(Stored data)

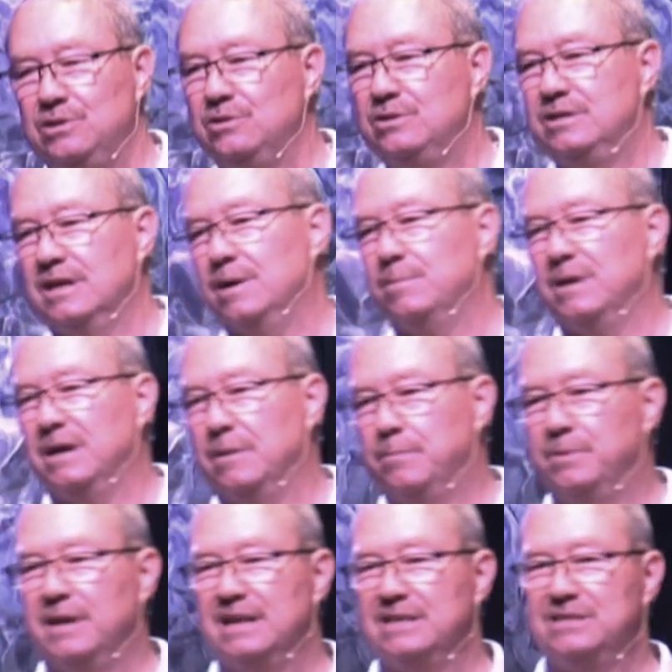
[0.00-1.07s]
you tell me a
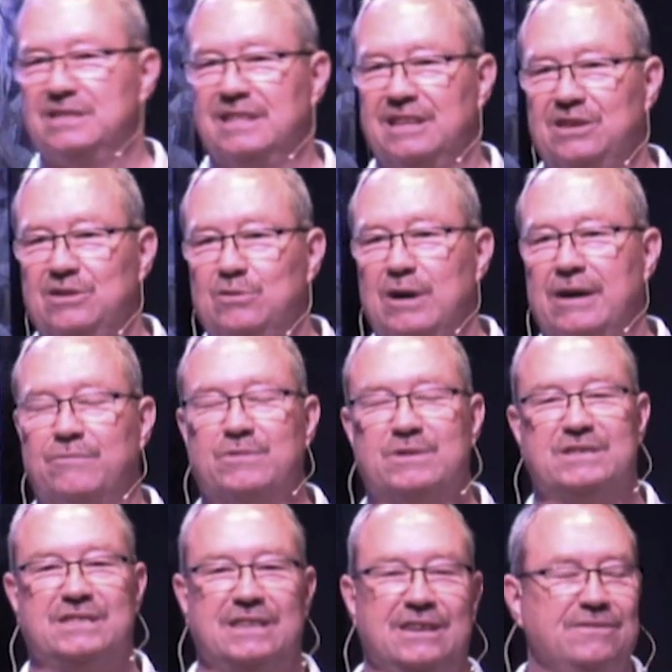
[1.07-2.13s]
blessing that you have
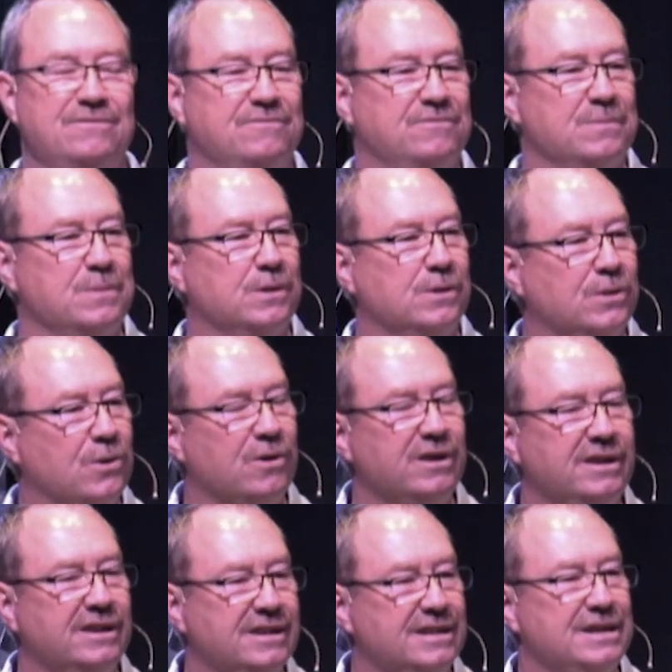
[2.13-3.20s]
received from the
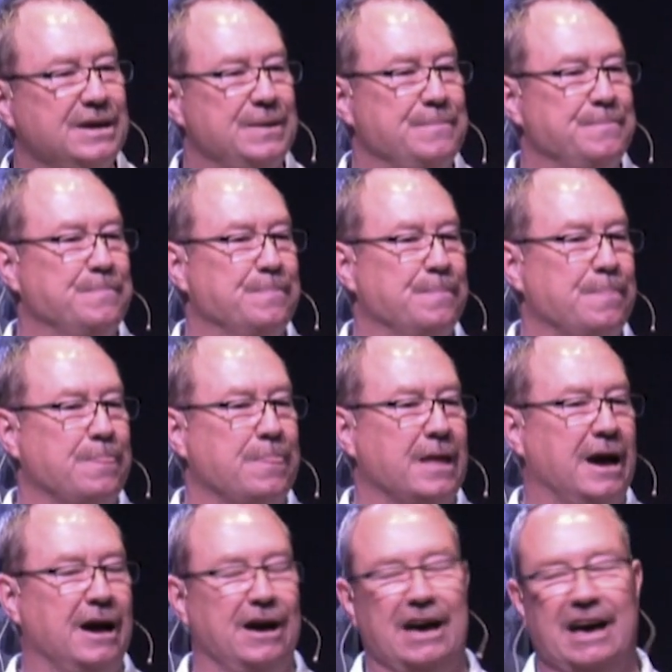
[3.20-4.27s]
Lord?
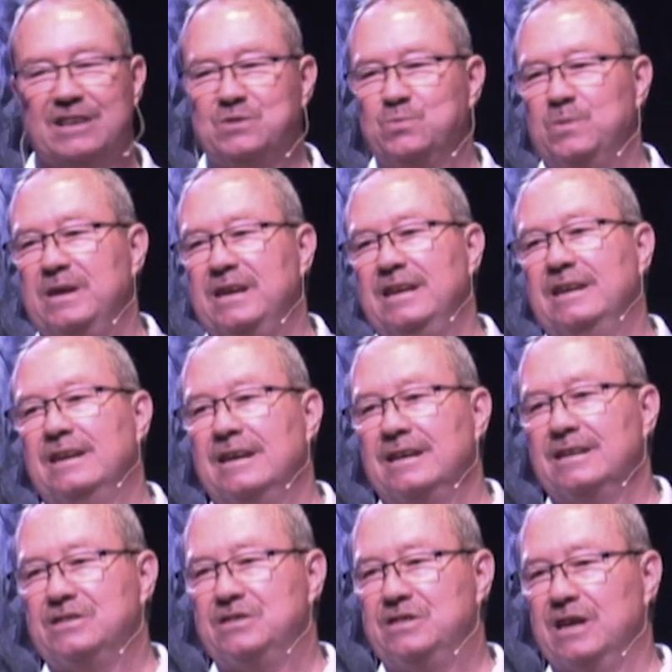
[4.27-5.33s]
As we
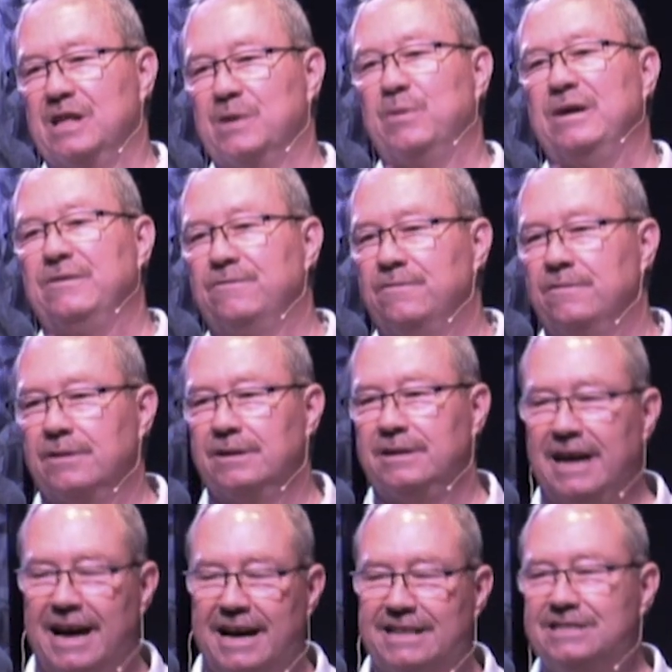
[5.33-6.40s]
celebrate
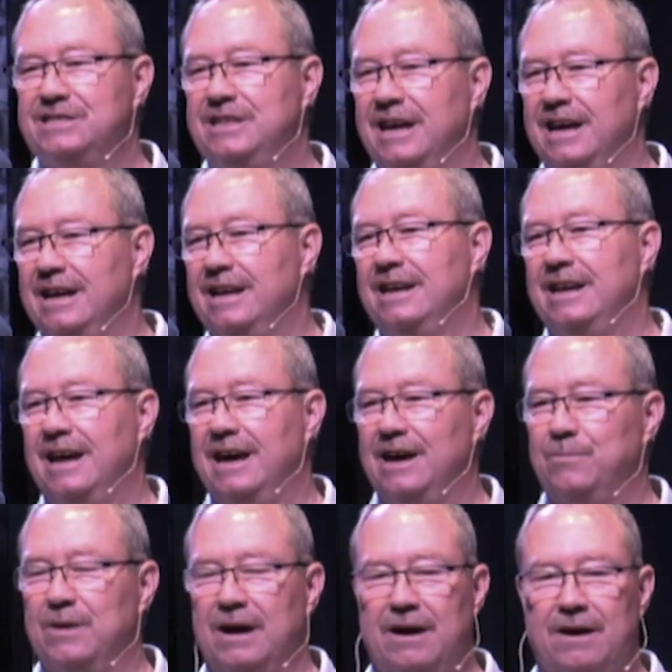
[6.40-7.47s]
Dad's Day today
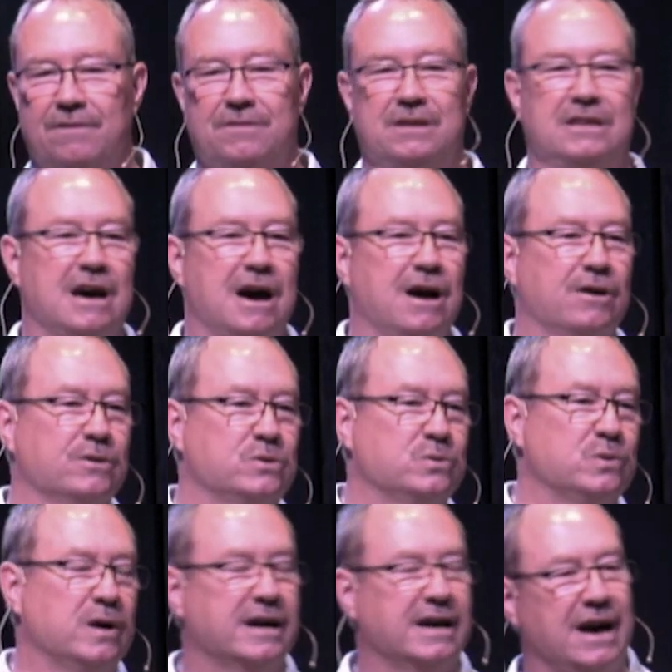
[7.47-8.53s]
and we have the taco
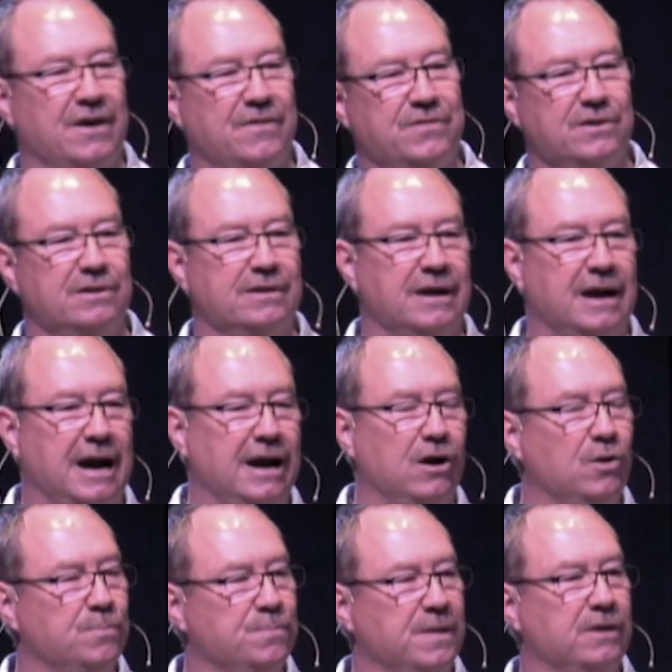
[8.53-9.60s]
truck out there, I
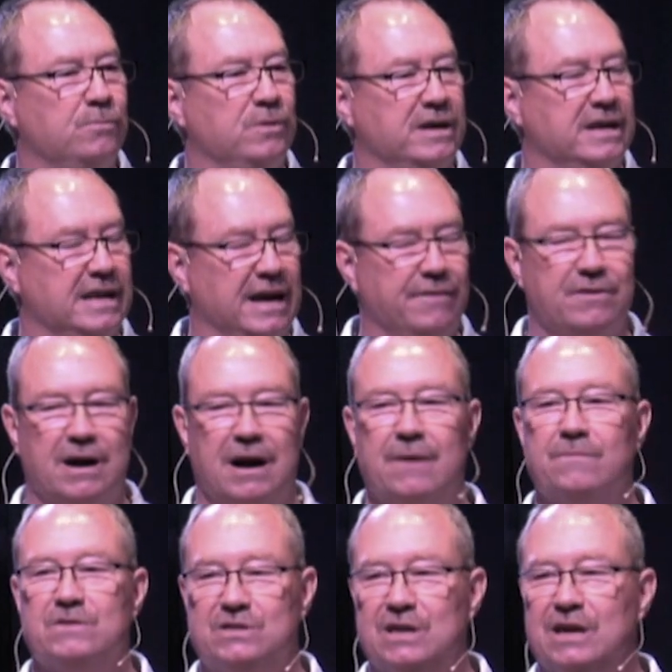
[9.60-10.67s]
hope that we can have
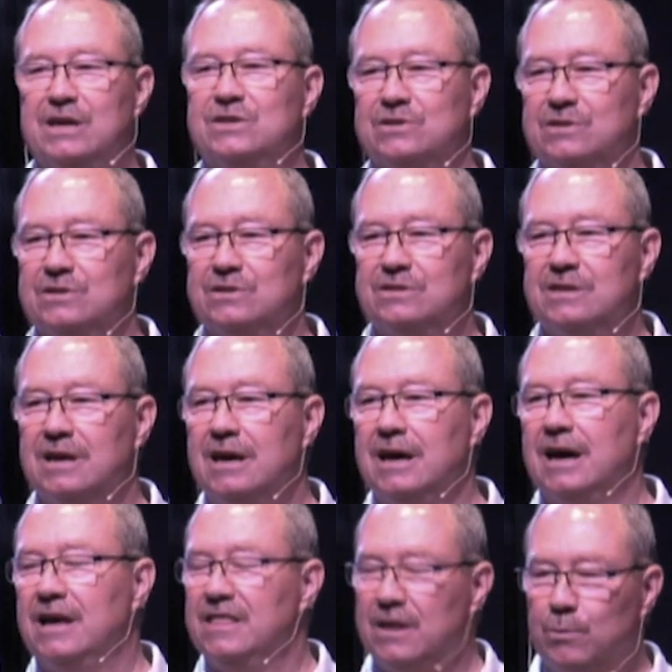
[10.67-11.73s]
conversations
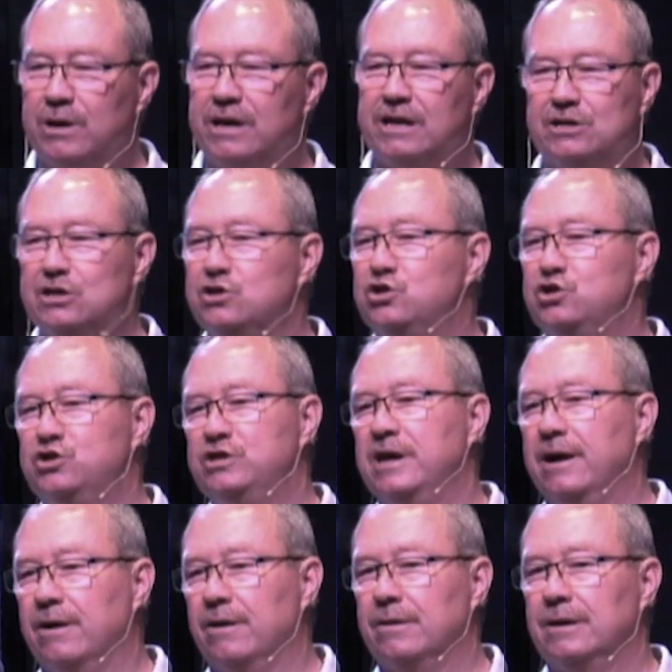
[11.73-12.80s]
and that we could just
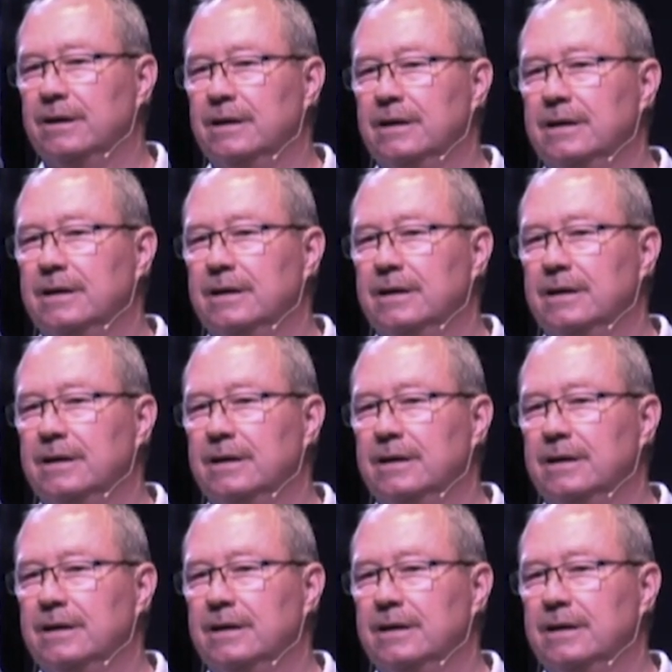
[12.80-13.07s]
share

- **WORK TO BE COMPLETED**
The records above should be written out in full and unchanged, except that pictures are dropped.

- **SOLUTION**
[0.00-1.07s]
you tell me a
[1.07-2.13s]
blessing that you have
[2.13-3.20s]
received from the
[3.20-4.27s]
Lord?
[4.27-5.33s]
As we
[5.33-6.40s]
celebrate
[6.40-7.47s]
Dad's Day today
[7.47-8.53s]
and we have the taco
[8.53-9.60s]
truck out there, I
[9.60-10.67s]
hope that we can have
[10.67-11.73s]
conversations
[11.73-12.80s]
and that we could just
[12.80-13.07s]
share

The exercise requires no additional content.